- _ACTION ITEM_
Return all the data below as it stands, minus the pictures.

- _SUPPLIED DATA_
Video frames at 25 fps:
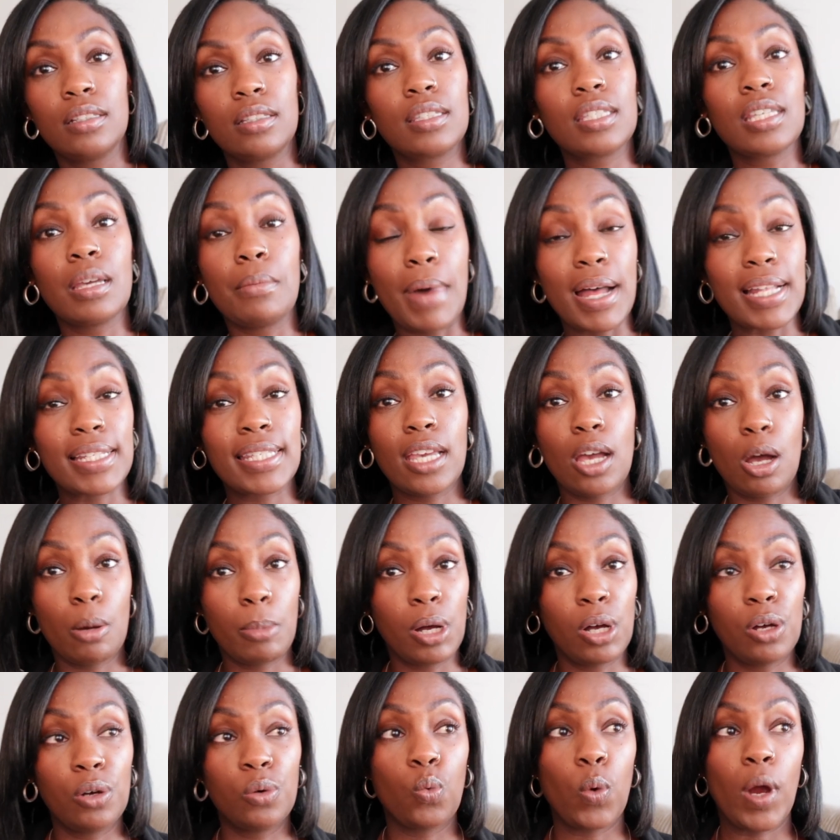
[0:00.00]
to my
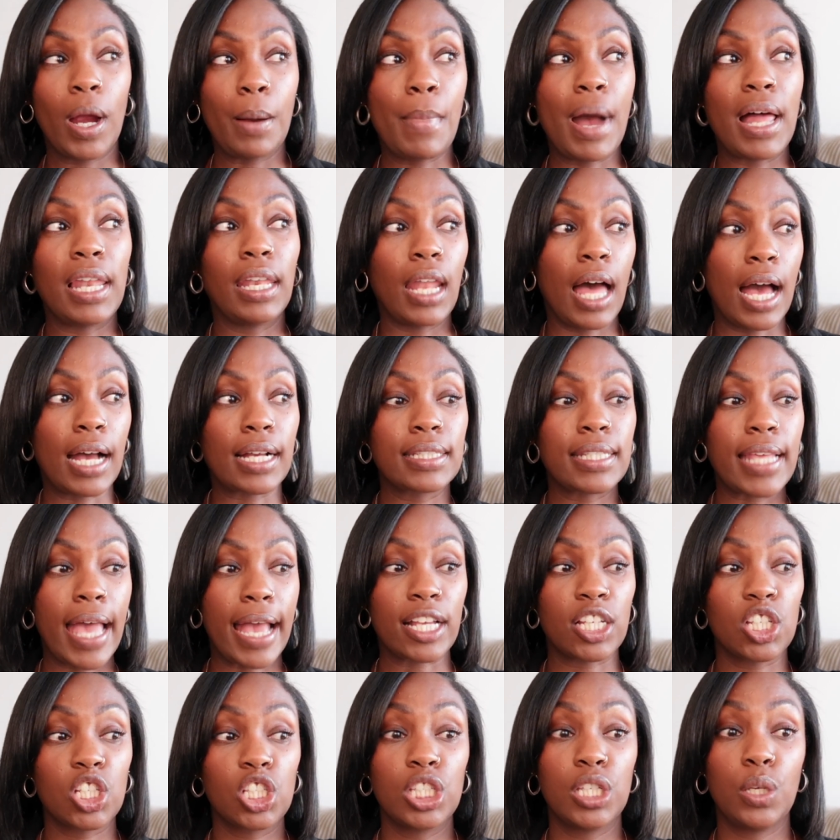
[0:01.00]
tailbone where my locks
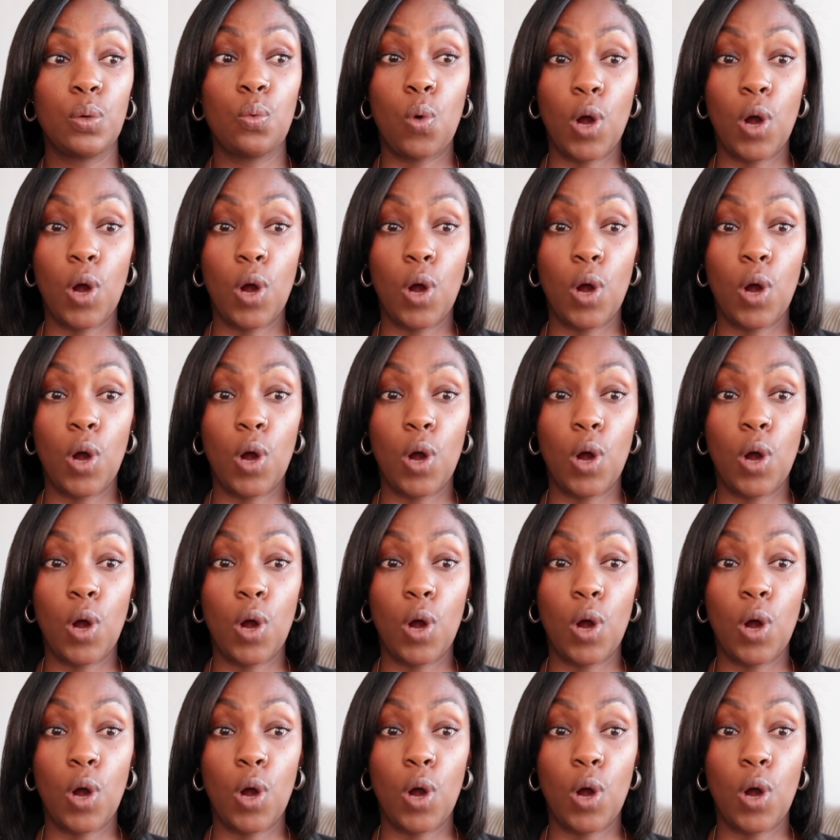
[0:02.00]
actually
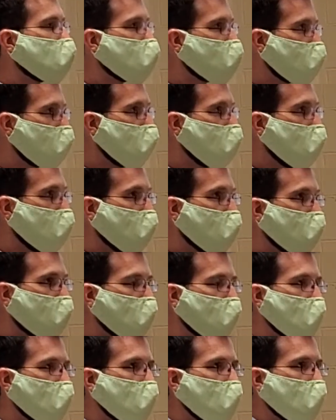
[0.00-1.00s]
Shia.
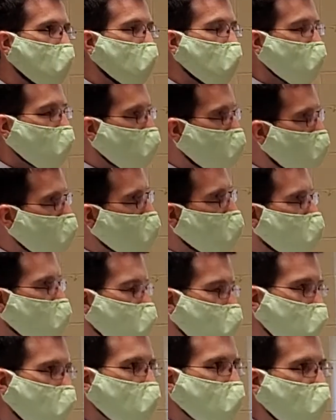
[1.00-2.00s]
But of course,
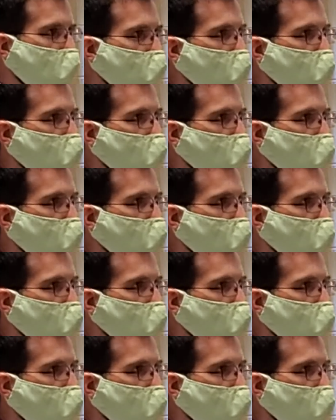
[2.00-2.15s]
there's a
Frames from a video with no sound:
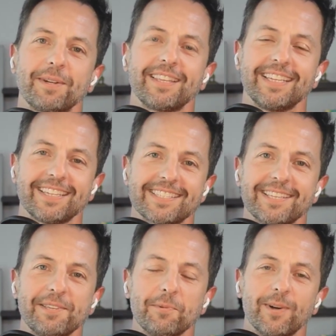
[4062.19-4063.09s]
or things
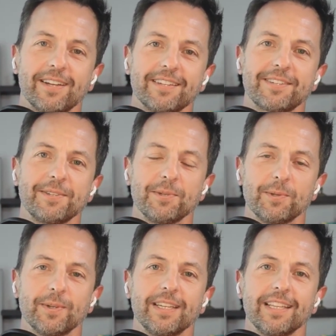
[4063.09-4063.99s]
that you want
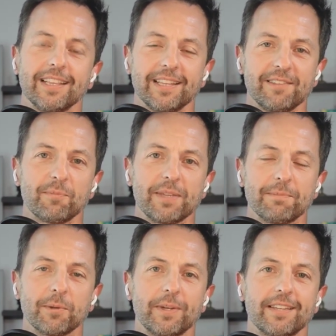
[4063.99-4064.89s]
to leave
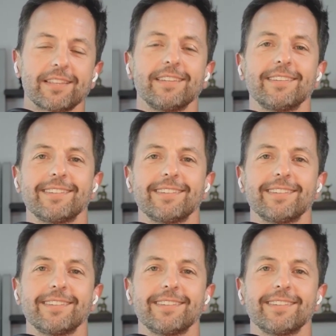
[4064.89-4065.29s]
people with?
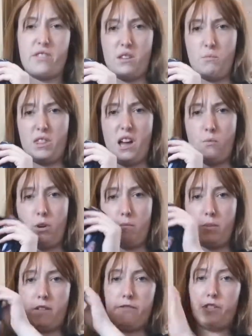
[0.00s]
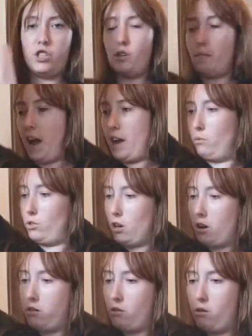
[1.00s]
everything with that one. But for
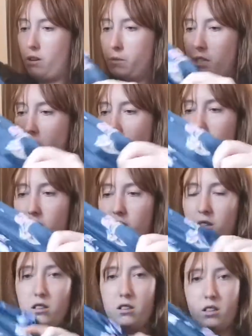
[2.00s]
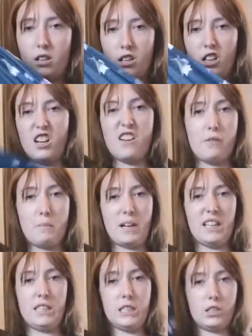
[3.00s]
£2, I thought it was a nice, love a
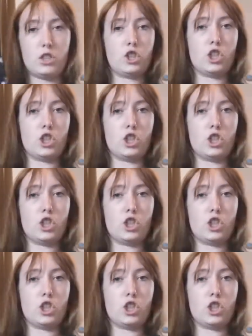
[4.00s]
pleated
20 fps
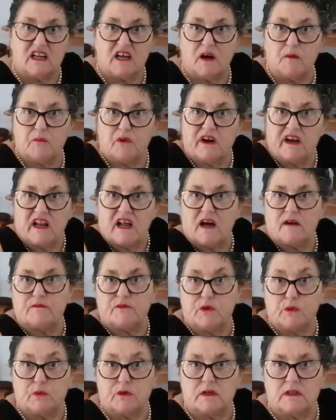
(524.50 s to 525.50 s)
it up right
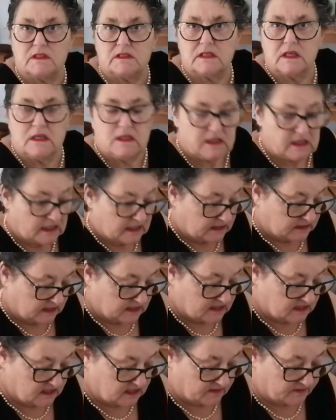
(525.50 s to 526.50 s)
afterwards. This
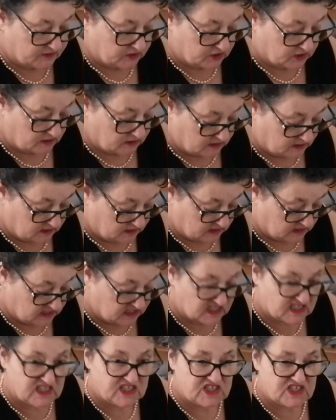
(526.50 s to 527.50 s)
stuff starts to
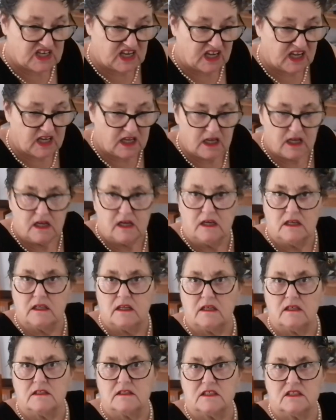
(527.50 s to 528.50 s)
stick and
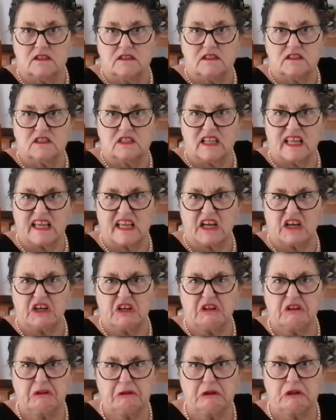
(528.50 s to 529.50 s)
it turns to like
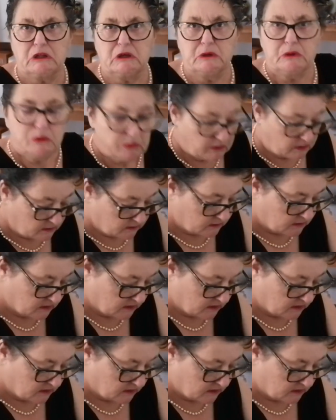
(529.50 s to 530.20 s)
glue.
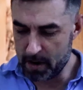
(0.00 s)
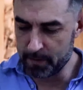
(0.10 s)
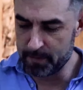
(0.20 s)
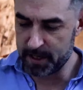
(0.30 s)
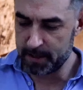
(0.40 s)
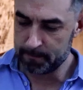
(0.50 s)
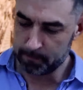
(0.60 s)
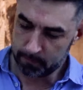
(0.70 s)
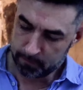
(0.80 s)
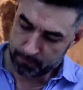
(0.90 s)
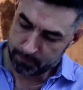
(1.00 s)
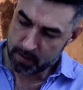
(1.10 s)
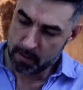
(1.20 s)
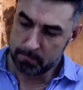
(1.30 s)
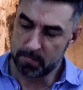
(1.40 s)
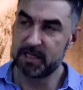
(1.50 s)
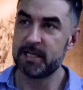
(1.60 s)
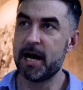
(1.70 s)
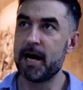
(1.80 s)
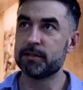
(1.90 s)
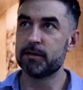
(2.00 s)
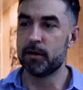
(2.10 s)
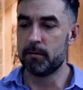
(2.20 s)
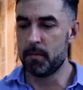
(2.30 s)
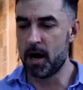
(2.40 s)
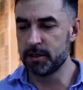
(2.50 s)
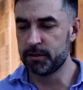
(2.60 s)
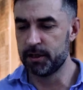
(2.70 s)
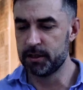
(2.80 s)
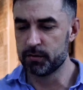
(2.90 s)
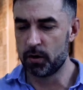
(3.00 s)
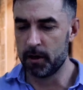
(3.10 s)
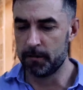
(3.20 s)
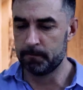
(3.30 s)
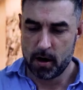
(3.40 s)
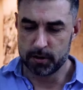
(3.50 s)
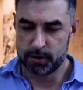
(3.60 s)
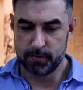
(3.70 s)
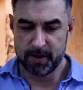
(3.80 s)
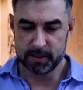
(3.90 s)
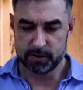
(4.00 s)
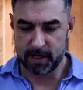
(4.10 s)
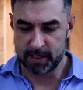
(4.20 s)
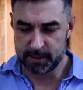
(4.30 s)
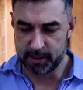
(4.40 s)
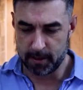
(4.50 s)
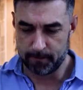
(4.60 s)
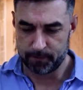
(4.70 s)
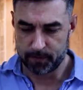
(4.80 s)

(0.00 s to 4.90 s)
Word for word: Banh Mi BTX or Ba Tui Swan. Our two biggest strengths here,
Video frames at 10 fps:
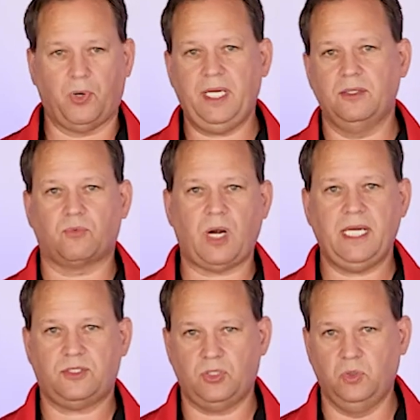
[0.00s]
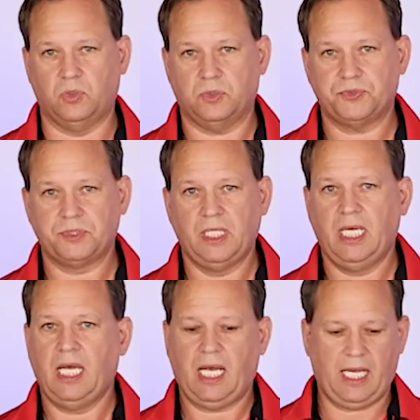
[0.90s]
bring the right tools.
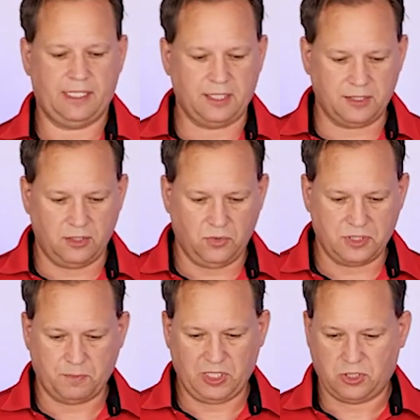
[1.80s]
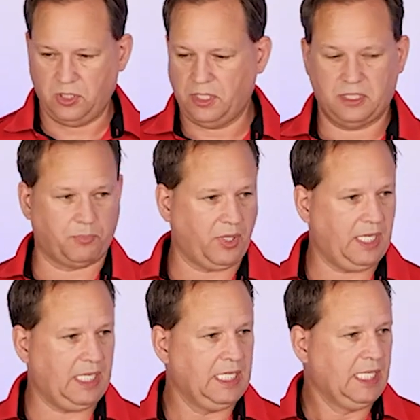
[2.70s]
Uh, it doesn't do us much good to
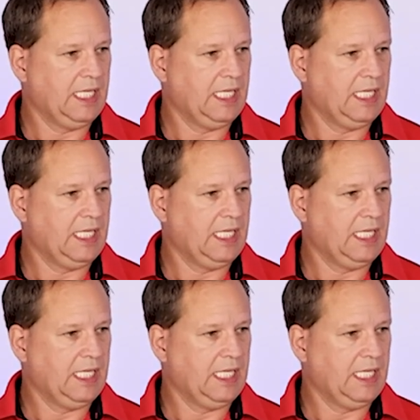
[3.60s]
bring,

- _SOLVED EXERCISE_
Video frames at 25 fps:
[0:00.00]
to my
[0:01.00]
tailbone where my locks
[0:02.00]
actually
[0.00-1.00s]
Shia.
[1.00-2.00s]
But of course,
[2.00-2.15s]
there's a
Frames from a video with no sound:
[4062.19-4063.09s]
or things
[4063.09-4063.99s]
that you want
[4063.99-4064.89s]
to leave
[4064.89-4065.29s]
people with?
[0.00s]
[1.00s]
everything with that one. But for
[2.00s]
[3.00s]
£2, I thought it was a nice, love a
[4.00s]
pleated
20 fps
(524.50 s to 525.50 s)
it up right
(525.50 s to 526.50 s)
afterwards. This
(526.50 s to 527.50 s)
stuff starts to
(527.50 s to 528.50 s)
stick and
(528.50 s to 529.50 s)
it turns to like
(529.50 s to 530.20 s)
glue.
(0.00 s)
(0.10 s)
(0.20 s)
(0.30 s)
(0.40 s)
(0.50 s)
(0.60 s)
(0.70 s)
(0.80 s)
(0.90 s)
(1.00 s)
(1.10 s)
(1.20 s)
(1.30 s)
(1.40 s)
(1.50 s)
(1.60 s)
(1.70 s)
(1.80 s)
(1.90 s)
(2.00 s)
(2.10 s)
(2.20 s)
(2.30 s)
(2.40 s)
(2.50 s)
(2.60 s)
(2.70 s)
(2.80 s)
(2.90 s)
(3.00 s)
(3.10 s)
(3.20 s)
(3.30 s)
(3.40 s)
(3.50 s)
(3.60 s)
(3.70 s)
(3.80 s)
(3.90 s)
(4.00 s)
(4.10 s)
(4.20 s)
(4.30 s)
(4.40 s)
(4.50 s)
(4.60 s)
(4.70 s)
(4.80 s)

(0.00 s to 4.90 s)
Word for word: Banh Mi BTX or Ba Tui Swan. Our two biggest strengths here,
Video frames at 10 fps:
[0.00s]
[0.90s]
bring the right tools.
[1.80s]
[2.70s]
Uh, it doesn't do us much good to
[3.60s]
bring,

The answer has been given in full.